Anónima, hecha de miles de pequeños bloques interconectados, como la Gran Muralla China o el juego Mis ladrillos, la enciclopedia no es exactamente un libro. Se diría que, más acá o más allá de él, constituye algo así como un «lugar de la cultura para los que no tienen cultura», una summa de conocimientos de divulgación, de informaciones de segunda mano cuya matriz, modesta y aristocrática a la vez, oculta mal su función compensatoria: si no se pueden poseer los bienes culturales, al menos puede disponerse de su representación, de sus famélicos íconos, de sus avatares clasificados y ordenados, bajo una apariencia de totalidad. Alguna vez, entrevistado por Antonio Carrizo, Borges ironizó: «Creo que las enciclopedias son la mejor lectura. Sobre todo para un hombre, digamos, semi instruido como yo».
Lo cierto es que el autor de Ficciones vio (y utilizó) antes que nadie —muchísimo antes de que existiera internet— la infinita potencialidad de la enciclopedia. En ella, no sólo pudo encontrar bibliografías exóticas, surfear culturas, multiplicar las fuentes de un problema y las posibles citas que lo ilustran, sino que dio con un ardid para ejercer, con disimulo, la autoridad, e incluso la ostentación o la pedantería. En ese espacio, que reproduce a escala, en un formato relativamente portátil, la lógica que gobierna una biblioteca, encontró su modelo por excelencia para leer y escribir, y también para desenmascarar la radical inestabilidad que atañe a toda relación de propiedad con el saber.

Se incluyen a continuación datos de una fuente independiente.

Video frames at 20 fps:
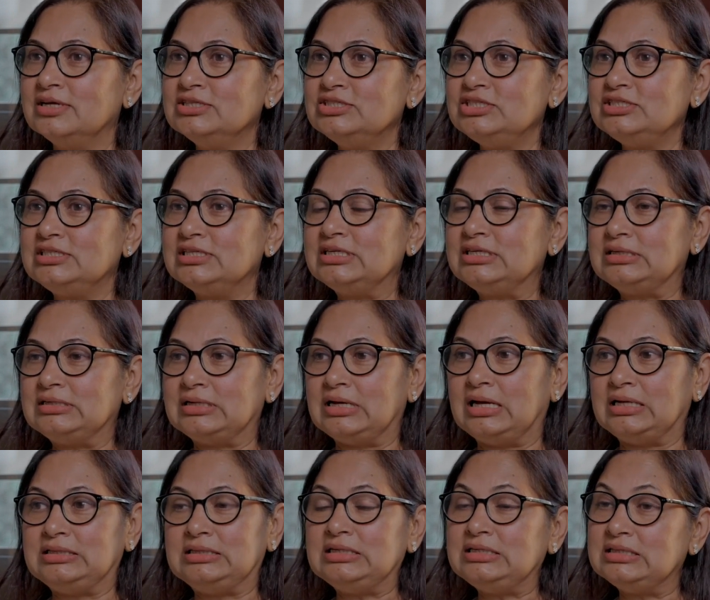she said,
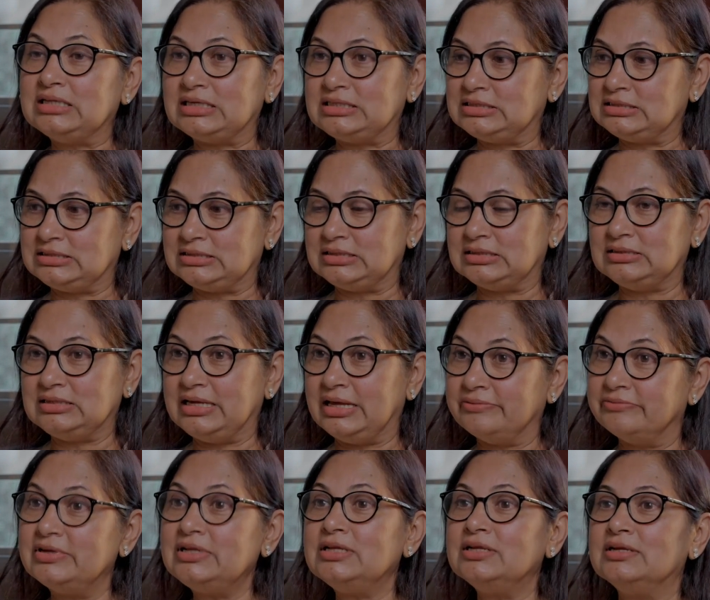I think that's the
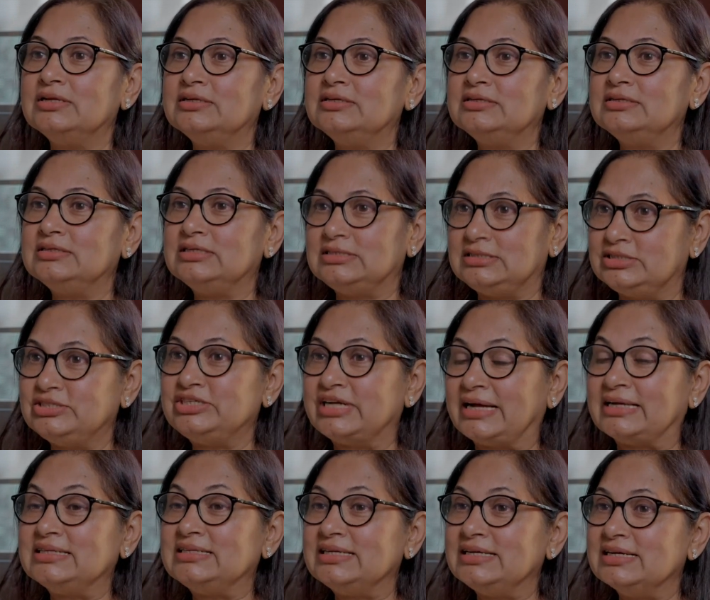devil
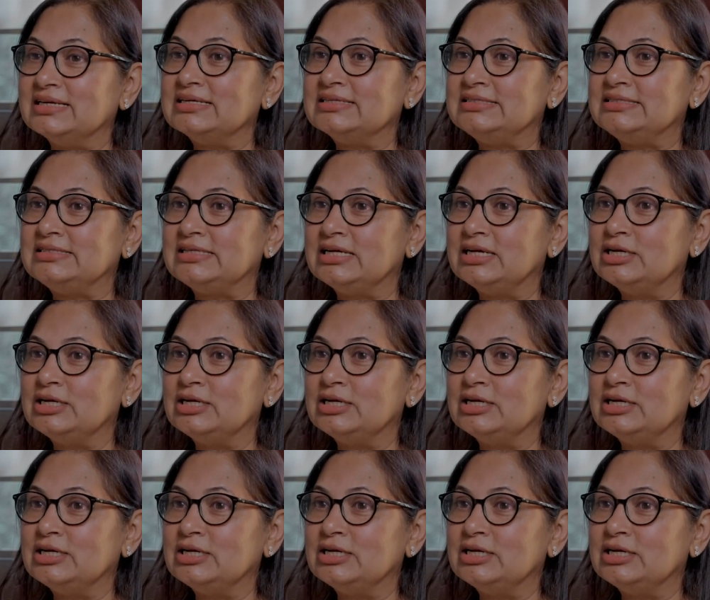distracting us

Con este agregado: de la biblioteca y la enciclopedia, no sólo le interesó la idea de tesoro o archivo, sino también —sobre todo— su propensión al delirio, cuando la propia razón omnívora que la sostiene empuja el orden al desorden, lo familiar a lo extraño, la regularidad a la excepción. En otras palabras, cuando esas dos instituciones, bajo su aparente fachada de amparo y asepsia, se ponen a «maquinar», dando lugar a una inteligencia oblicua que trama relaciones impías y transforma al mundo en espacio de aberraciones y maravillas. No otra cosa son los famosos laberintos de Borges. No otra cosa guardan esas regiones encuadernadas de incertidumbre, con sus fábricas de sentido insomne y voraz.